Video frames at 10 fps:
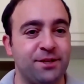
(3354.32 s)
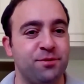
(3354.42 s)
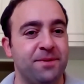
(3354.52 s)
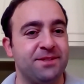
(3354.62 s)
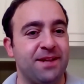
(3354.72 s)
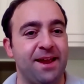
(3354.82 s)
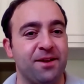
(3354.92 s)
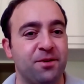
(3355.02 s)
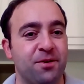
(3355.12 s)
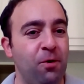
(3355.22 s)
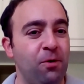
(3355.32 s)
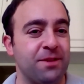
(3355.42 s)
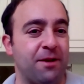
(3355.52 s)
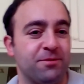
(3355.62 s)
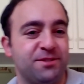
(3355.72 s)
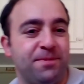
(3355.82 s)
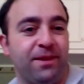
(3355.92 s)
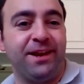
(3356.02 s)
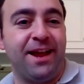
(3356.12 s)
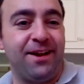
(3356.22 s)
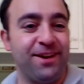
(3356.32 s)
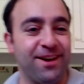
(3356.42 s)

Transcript: gosh, you missed. I had gold I was spilling out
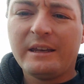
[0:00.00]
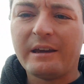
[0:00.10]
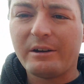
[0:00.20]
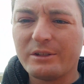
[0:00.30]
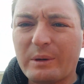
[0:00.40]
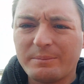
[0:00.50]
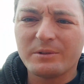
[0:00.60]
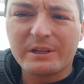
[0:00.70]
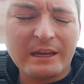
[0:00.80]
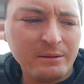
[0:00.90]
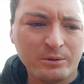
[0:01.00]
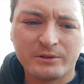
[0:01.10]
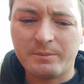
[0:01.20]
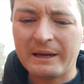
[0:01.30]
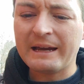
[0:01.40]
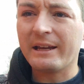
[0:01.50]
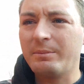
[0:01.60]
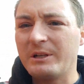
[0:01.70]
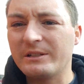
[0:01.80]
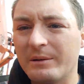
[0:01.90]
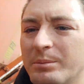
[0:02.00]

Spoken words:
Now, I swapped those cables back because I'm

********************

> [Requirement]:
Leave out the pictures. Transcribe the rest of the listing above exactly.

> [Result of the exercise]:
Video frames at 10 fps:
(3354.32 s)
(3354.42 s)
(3354.52 s)
(3354.62 s)
(3354.72 s)
(3354.82 s)
(3354.92 s)
(3355.02 s)
(3355.12 s)
(3355.22 s)
(3355.32 s)
(3355.42 s)
(3355.52 s)
(3355.62 s)
(3355.72 s)
(3355.82 s)
(3355.92 s)
(3356.02 s)
(3356.12 s)
(3356.22 s)
(3356.32 s)
(3356.42 s)

Transcript: gosh, you missed. I had gold I was spilling out
[0:00.00]
[0:00.10]
[0:00.20]
[0:00.30]
[0:00.40]
[0:00.50]
[0:00.60]
[0:00.70]
[0:00.80]
[0:00.90]
[0:01.00]
[0:01.10]
[0:01.20]
[0:01.30]
[0:01.40]
[0:01.50]
[0:01.60]
[0:01.70]
[0:01.80]
[0:01.90]
[0:02.00]

Spoken words:
Now, I swapped those cables back because I'm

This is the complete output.